Coinbase Transaction Revenue Falls 44%

Coinbase Transaction Revenue Falls 44%

Coinbase Q3 Shareholder Letter:

Q3 was a mixed quarter for Coinbase. Transaction revenue was significantly impacted by stronger macroeconomic and crypto market headwinds, as well as trading volume moving offshore. Meanwhile, we saw strong growth in our subscription and services revenue, driven by our participation in the USDC ecosystem and higher staking activity. While the macro headwinds are beyond our control, we continue to focus on factors within our control: narrowing our product focus to deliver amazing customer experiences and reducing our operating expenses.

Looking ahead, we could not be more excited about the industry leading partnerships – like those we recently announced with BlackRock and Google – as well as the momentum and innovation we see in our own product portfolio and across the industry more broadly.

Before diving into the chapters, let’s start with a summary of our Q3 results. Q3 results were largely consistent with the outlook we provided in August. Q3 transaction revenue was $366 million, down 44% compared to Q2, driven by lower trading volume. Subscription and services revenue increased 43% sequentially to $211 million, driven by higher interest income. Q3 net revenue was $576 million, down 28% compared to Q2. Total operating expenses were $1.1 billion, down 38% compared to Q2. Absent non-cash impairment charges incurred, total operating expenses would have declined 22% sequentially in Q3. While revenues declined sequentially, net loss and Adjusted EBITDA both improved sequentially to negative $545 million and negative $116 million, respectively.

Chapter 1

Headwinds continued to impact our transaction revenue which declined 44% Q/Q. While we face three headwinds on our trading volume and associated transaction revenue, we are retaining customers and growing assets through engagement with non-investing products. First: macro conditions deteriorated in Q3, resulting in the daily average crypto market cap and volatility declining 30% and 24% sequentially, respectively. This drove lower crypto trading volume and a continued shift in our retail customer’s behavior from trading to “hodl’ing.”
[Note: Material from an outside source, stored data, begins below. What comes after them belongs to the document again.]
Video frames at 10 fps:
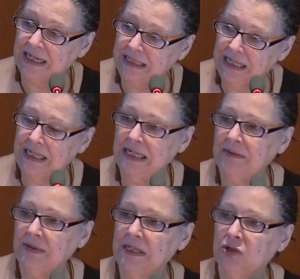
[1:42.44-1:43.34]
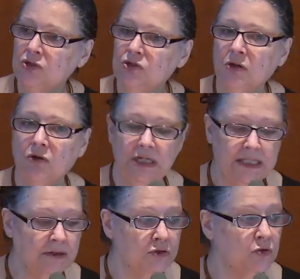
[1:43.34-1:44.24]
que tienen que ver entonces con
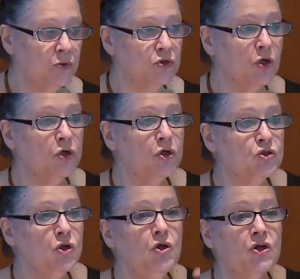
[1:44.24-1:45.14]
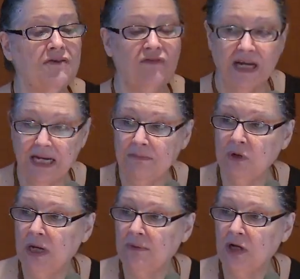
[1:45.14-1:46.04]
esta construcción. No solo
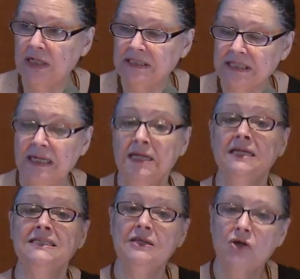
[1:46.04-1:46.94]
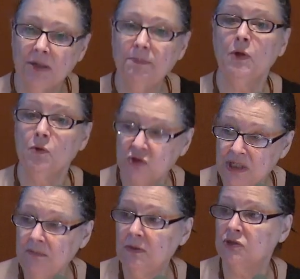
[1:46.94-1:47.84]
reflejamos la violencia, sino que
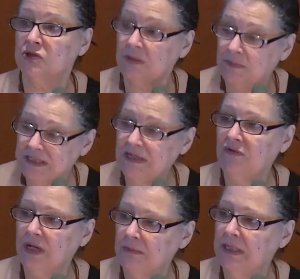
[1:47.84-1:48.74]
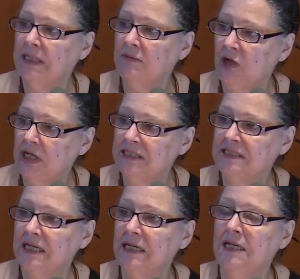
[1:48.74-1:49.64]
producimos específicamente
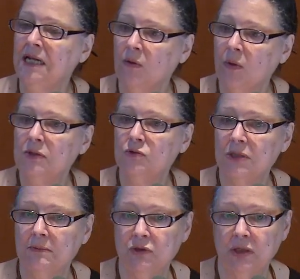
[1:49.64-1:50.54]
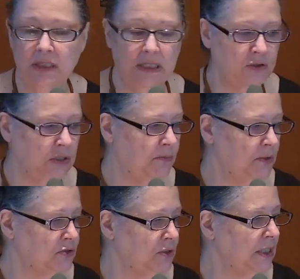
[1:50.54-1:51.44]
violencia cuando usamos
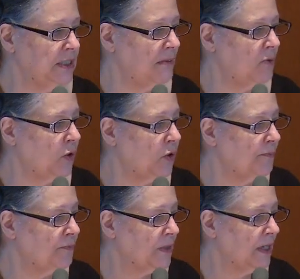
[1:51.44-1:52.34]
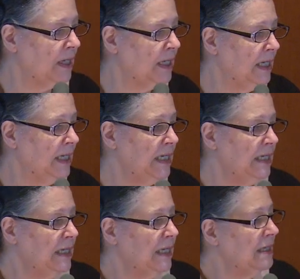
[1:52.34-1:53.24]
estereotipos de este modo.
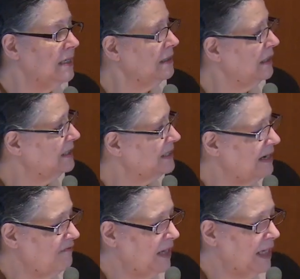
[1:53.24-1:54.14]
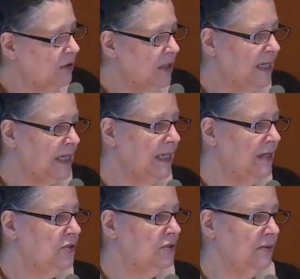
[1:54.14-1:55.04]
Eh, el significado de
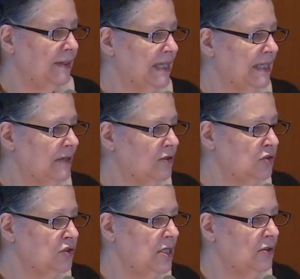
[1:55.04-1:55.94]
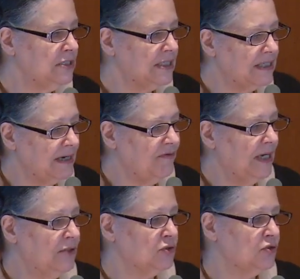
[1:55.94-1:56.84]
género es bastante conocido, es el
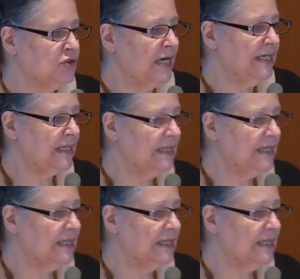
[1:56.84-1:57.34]
significado social que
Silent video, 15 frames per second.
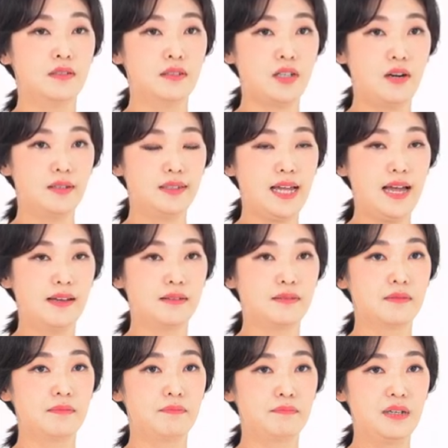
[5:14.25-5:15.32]
설탕,
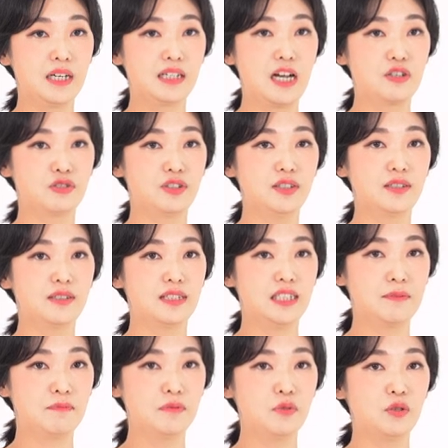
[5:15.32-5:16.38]
밀가루 등
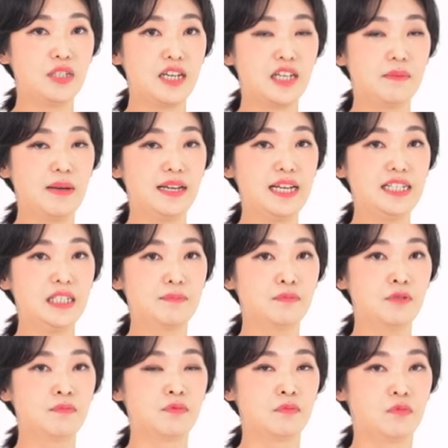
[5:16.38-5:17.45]
식품 소재 기반의
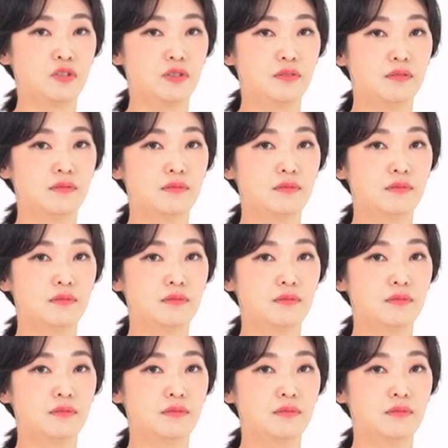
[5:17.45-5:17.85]
식품 부문,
Second: trading volume has been shifting away from the US, where our business is concentrated. For example, global monthly crypto spot market volume declined 18% when comparing September 2022 to January 2022, but US monthly volume declined over 50% over the same time period. We believe that this volume shift is partially attributed to the perception of uncertainty that certain digital asset issuers may have about the development of a regulatory framework addressing our industry, whether by Congress or regulators. Third: as retail volume pulls back, competition heats up for market makers and active traders who are price and leverage sensitive

Chapter 2

Despite headwinds, there were bright spots: Subscription and services revenue grew 43% Q/Q. Q3 subscription and services revenue grew 43% sequentially to $211 million (or would have grown 82% when holding crypto prices constant). The biggest contributor within subscription and services – interest income – benefited from the rising interest rate environment.

Chapter 3

We are diligently focused on cost optimization and cash management – operating expense declined 38% sequentially (or 22% absent the impact of non-cash impairment charges). In Q2, we outlined a series of efforts aimed at streamlining our cost structure – including our June headcount reduction, recalibrating future hiring plans, optimizing infrastructure and vendor spend, and increased discipline in marketing spend. We were pleased to see these actions bear fruit in Q3, as total operating expenses declined sequentially. We ended Q3 with $5.6 billion in total $USD resources, in addition to $483 million in crypto assets, which we believe puts us in a strong position to manage through the crypto winter.

Chapter 4

We are seeing continued momentum in our product development and partnerships, supported by ongoing crypto innovation and adoption. While price declines and lower trading volume dominate the headlines, we are encouraged by user sentiment, the scaling of blockchains, our growing partnerships, and institutional adoption that we saw throughout Q3. We see undeniable traction in product development making crypto more accessible. Under the surface of a challenging market, an innovation and adoption spring is coiling.

Chapter 5

2022 Outlook and 2023 Preview. For 2022, we remain cautiously optimistic that we will operate within the $500 million Adjusted EBITDA loss guardrail that we previously communicated. This assumes that crypto market capitalization and volatility do not deteriorate meaningfully below October levels and that we do not see changes in customer behaviors. For 2023, we’re preparing with a conservative bias and assuming that the current macroeconomic headwinds will persist and possibly intensify.